◆ **BRIEF**
Each entry should be set down again verbatim, with the images omitted.

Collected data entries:
========

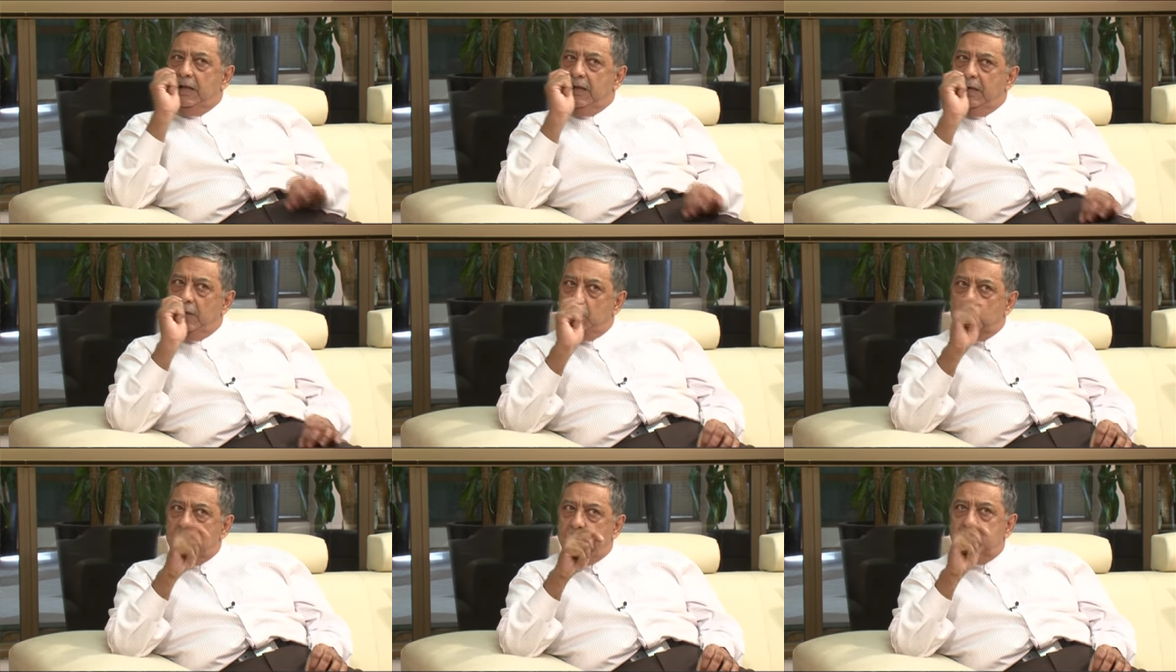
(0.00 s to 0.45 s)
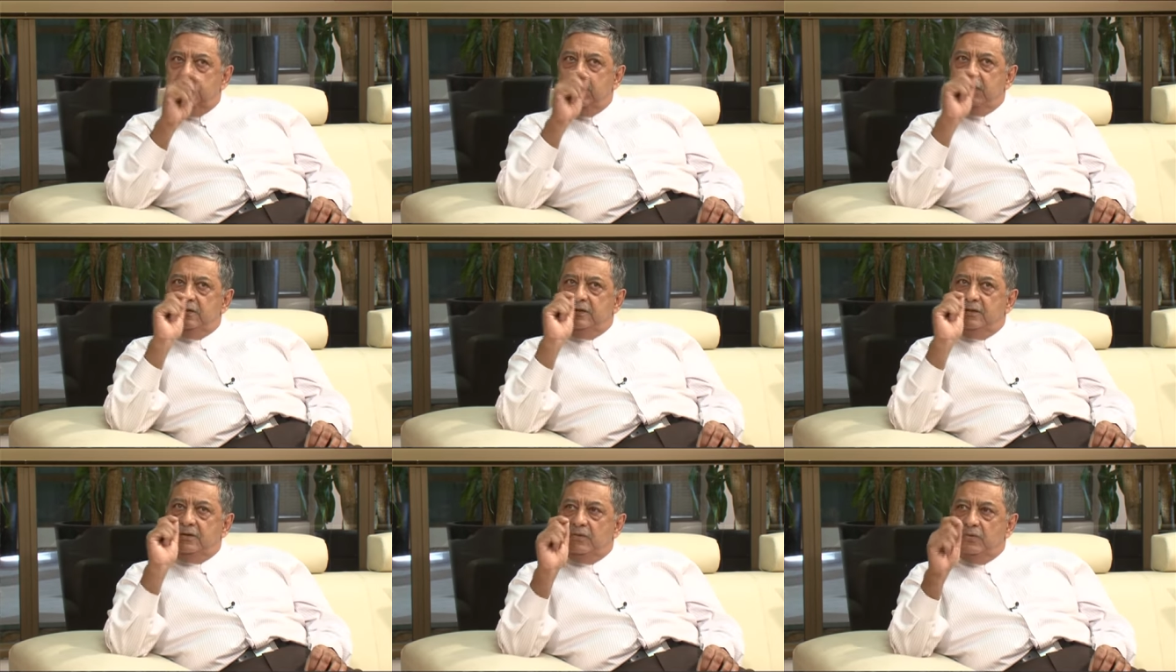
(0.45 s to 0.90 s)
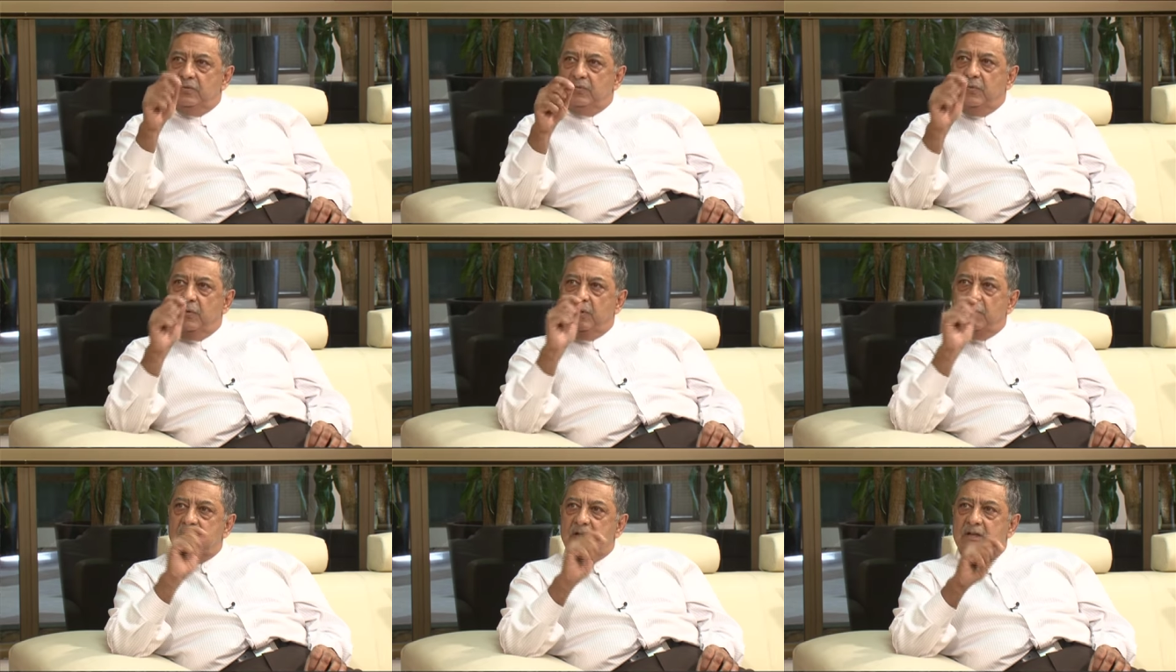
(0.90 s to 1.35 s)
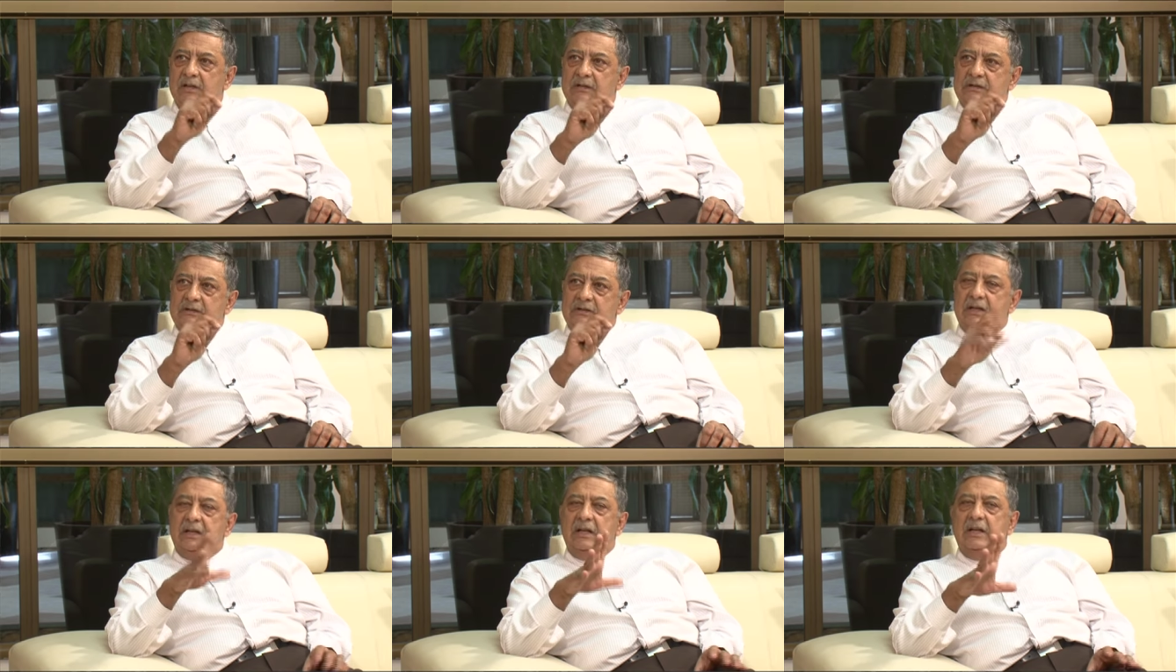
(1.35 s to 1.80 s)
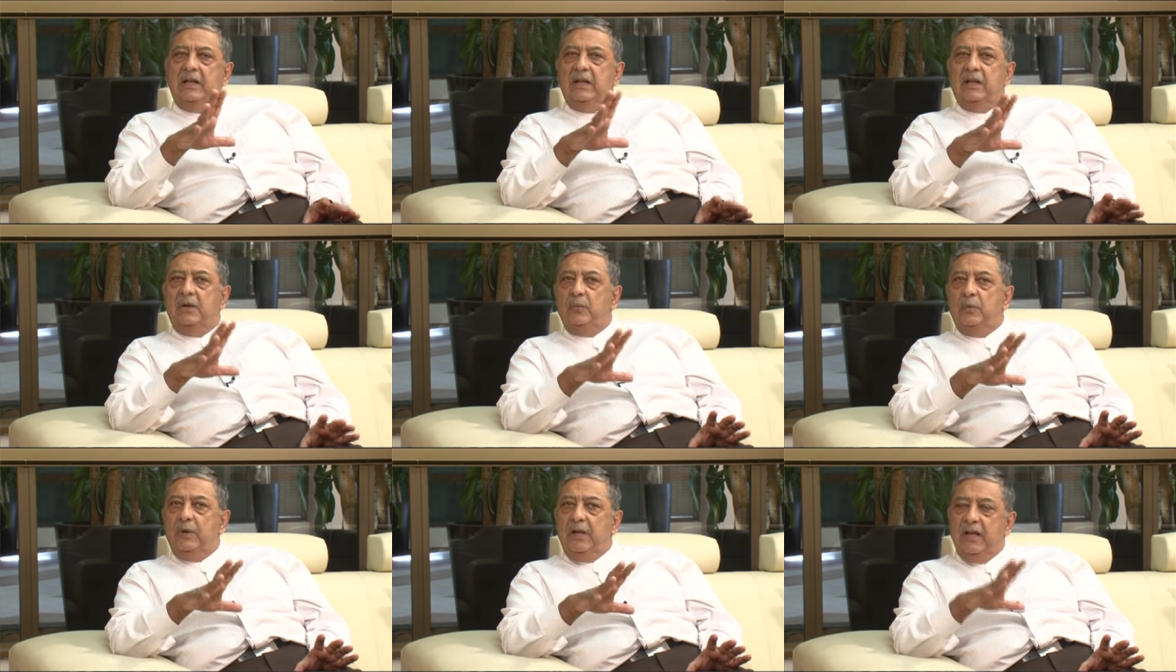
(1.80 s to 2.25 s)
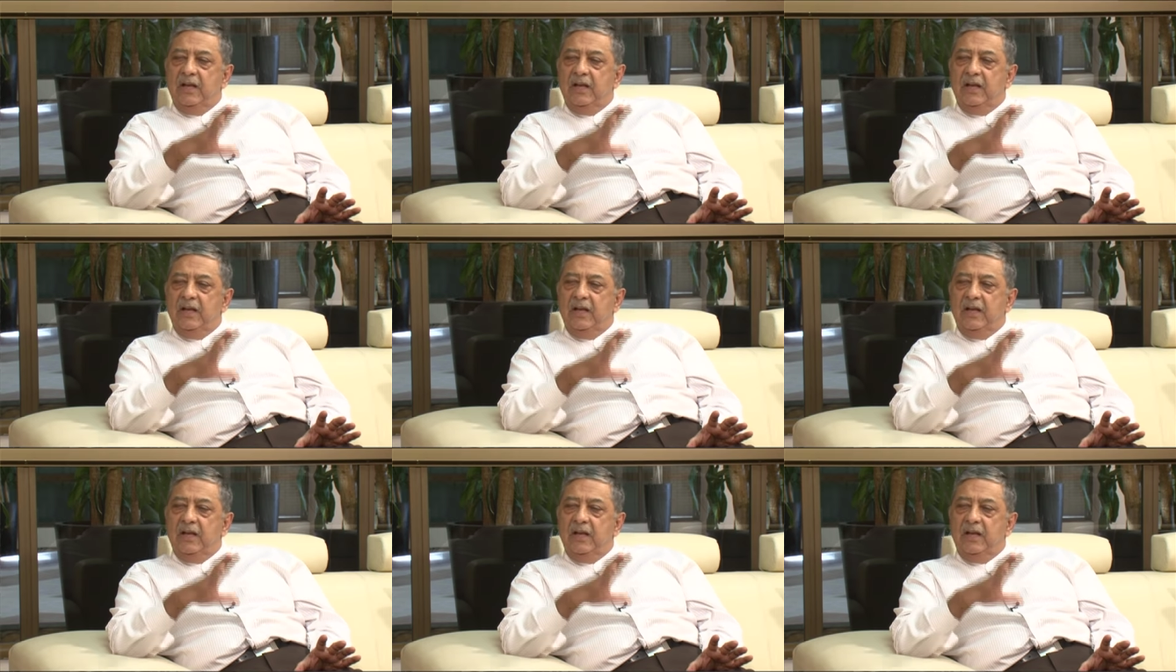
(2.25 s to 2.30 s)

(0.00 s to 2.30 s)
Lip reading: and we puncture those follicles and we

========

◆ **THE ANSWER**
(0.00 s to 0.45 s)
(0.45 s to 0.90 s)
(0.90 s to 1.35 s)
(1.35 s to 1.80 s)
(1.80 s to 2.25 s)
(2.25 s to 2.30 s)

(0.00 s to 2.30 s)
Lip reading: and we puncture those follicles and we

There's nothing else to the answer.